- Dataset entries
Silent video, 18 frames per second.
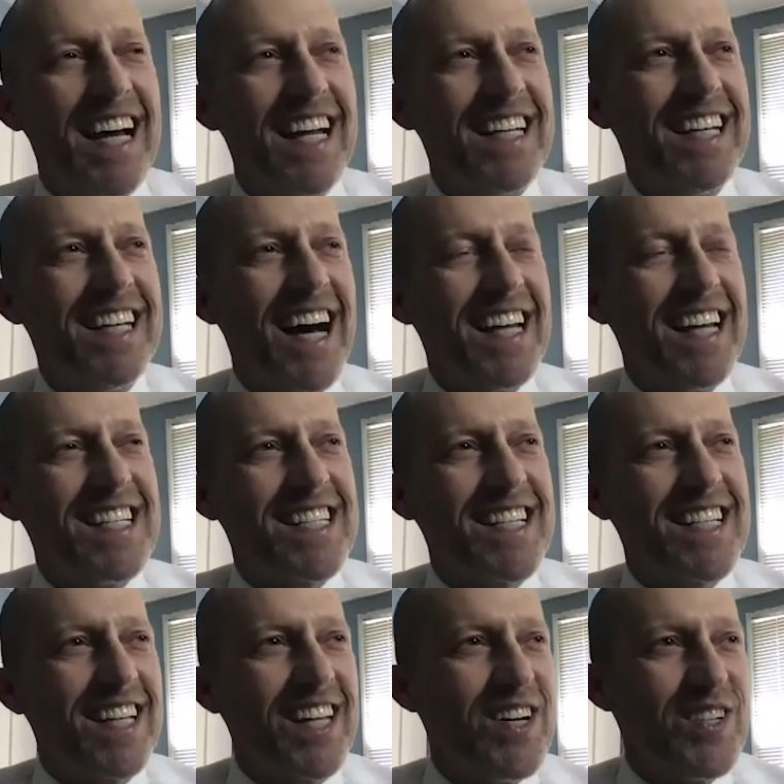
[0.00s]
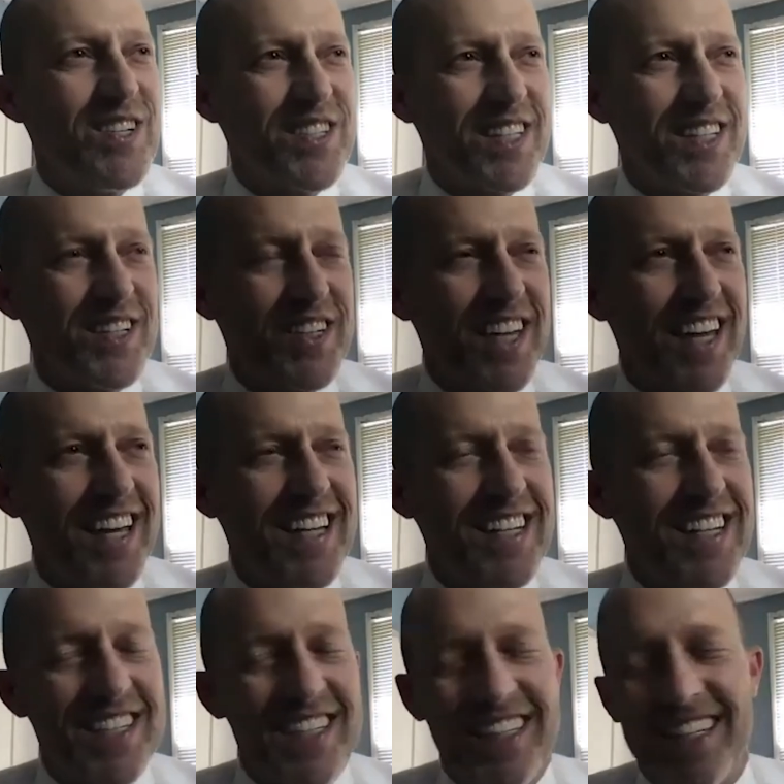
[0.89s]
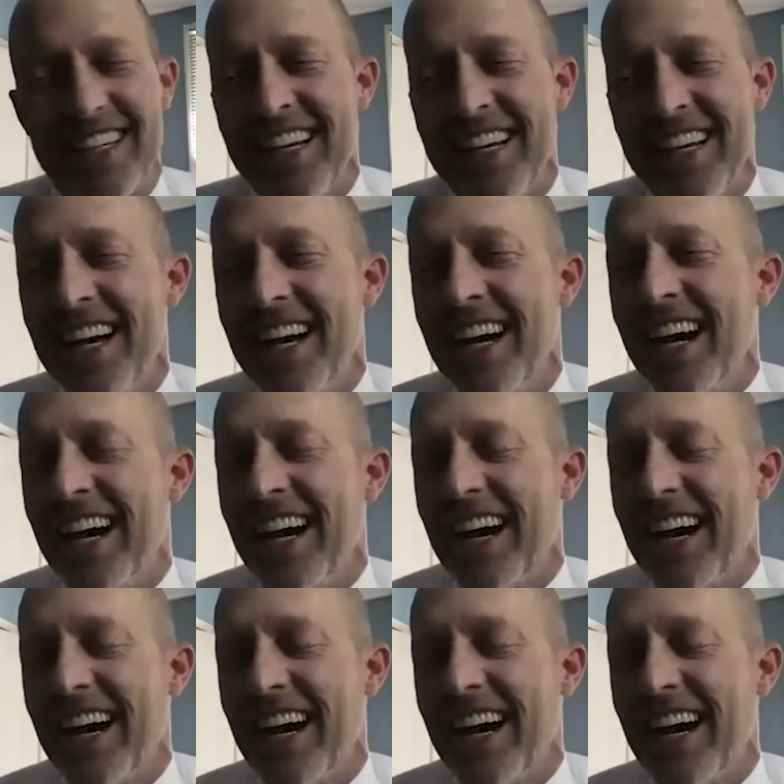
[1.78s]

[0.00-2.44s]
uh, non-disclosed location. Um,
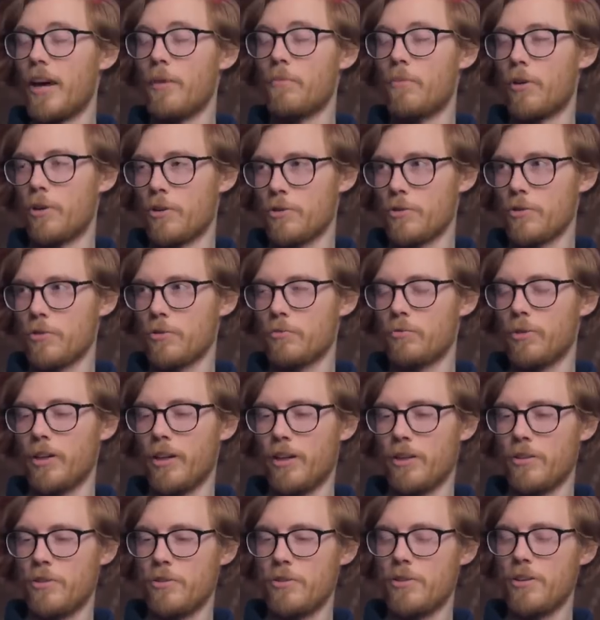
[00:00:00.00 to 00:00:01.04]
At Marshall's
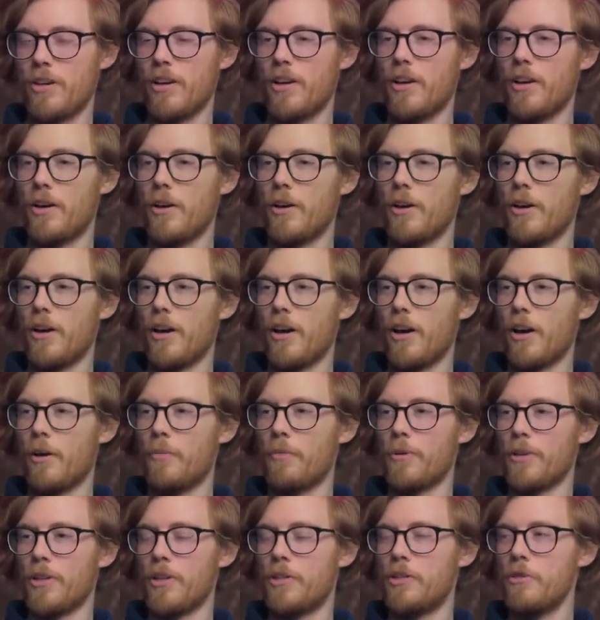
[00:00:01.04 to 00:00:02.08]
Ranch. Uh,
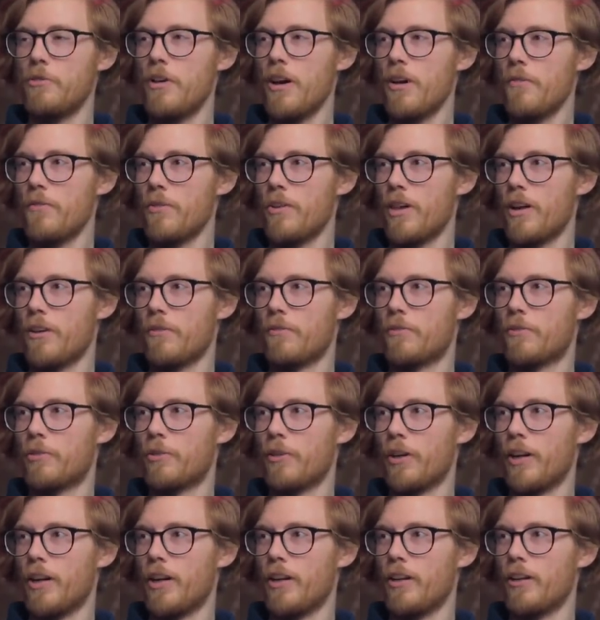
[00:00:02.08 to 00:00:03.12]
but they do have a lot of
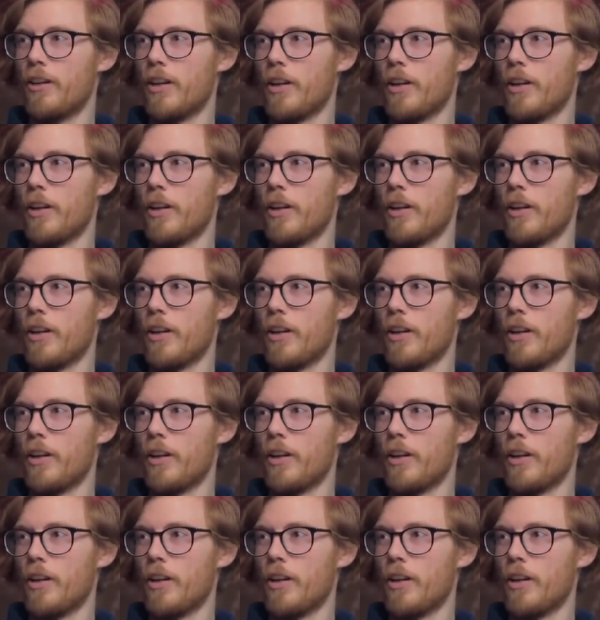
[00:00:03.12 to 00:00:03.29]
great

- Assigned task
From the entries above, write out every line without a single change, skipping the images.

- Expected output
Silent video, 18 frames per second.
[0.00s]
[0.89s]
[1.78s]

[0.00-2.44s]
uh, non-disclosed location. Um,
[00:00:00.00 to 00:00:01.04]
At Marshall's
[00:00:01.04 to 00:00:02.08]
Ranch. Uh,
[00:00:02.08 to 00:00:03.12]
but they do have a lot of
[00:00:03.12 to 00:00:03.29]
great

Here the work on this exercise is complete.